Hi,

[Sorry for not replying earlier... this got lost in my inbox
somewhere.]

John Leuner <[email protected]> writes:

> It's not clear to me how you can distinguish between an object pointer
> and an integer at garbage collection time? I assume your figure language
> is not typed (doesn't have a type checker),

Yes, you're correct.

> unless you're able to use the C type checker for that?

No, I can only use the C type checker for early-bound bootstrap calls,
since everything is late-bound either through Figure's multimethod
bind or an untyped ccall.

> Besides the stack frames, can you distinguish between integers and
> object pointers in heap allocated objects?

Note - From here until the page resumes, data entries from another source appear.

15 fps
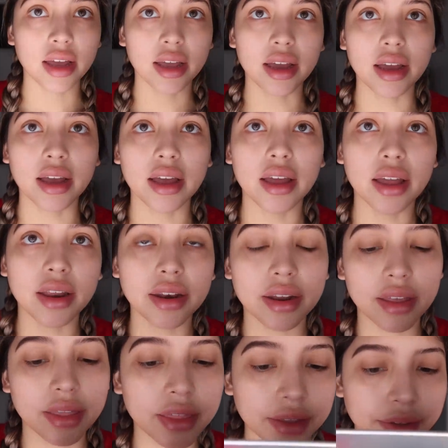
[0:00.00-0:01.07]

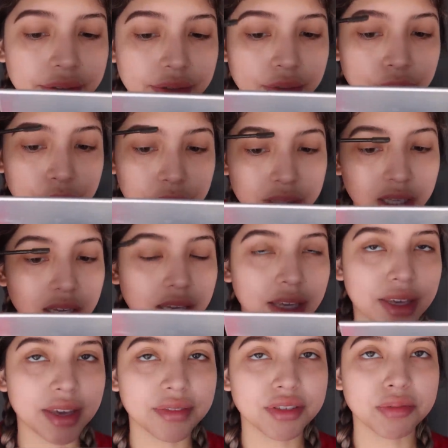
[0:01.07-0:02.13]
And this
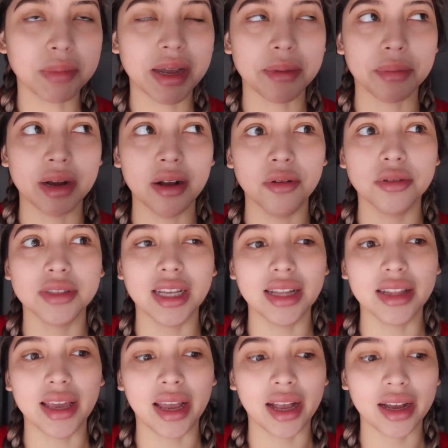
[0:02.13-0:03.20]
really gives my brows
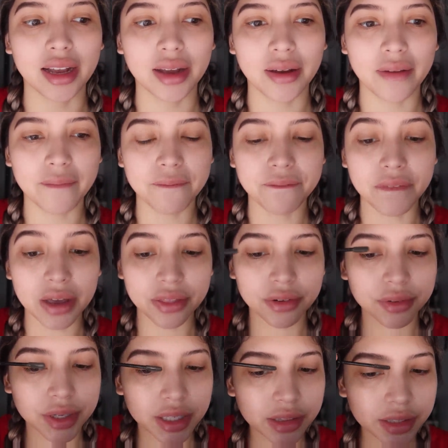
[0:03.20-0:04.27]
that like
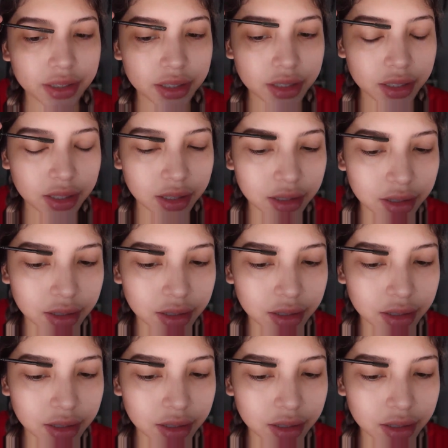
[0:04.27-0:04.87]
feathery look.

Every gc root is either a tagged integer (low bit set, a la Cola) or a
pointer to an object with a header that was allocated by the runtime.
The header specifies the allocated size, garbage collector metadata,
and multimethods that the object participates in.  Each list of
multimethods begins with a special method that specifies the object's
debug name and a function that folds over the object's tagged/pointer
elements (but not the "opaque" pointers allocated outside of Figure,
or "raw" C integers).

So, an object can use whatever encoding it wants to for its data, so
long as the fold function decodes the pointers correctly.  This is
exploited to properly type the object representing the registers of
the VM, which may contain raw C integers and pointers as well as
tagged integers or object pointers.

The incremental garbage collector calls each root object's fold with a
function that adds white objects to the greylist, then folds over and
blackens each greyed object until there are none remaining.  Then, the
sweep phase frees all the old whitelisted objects, then invokes any
destructors for the newly whitelisted objects.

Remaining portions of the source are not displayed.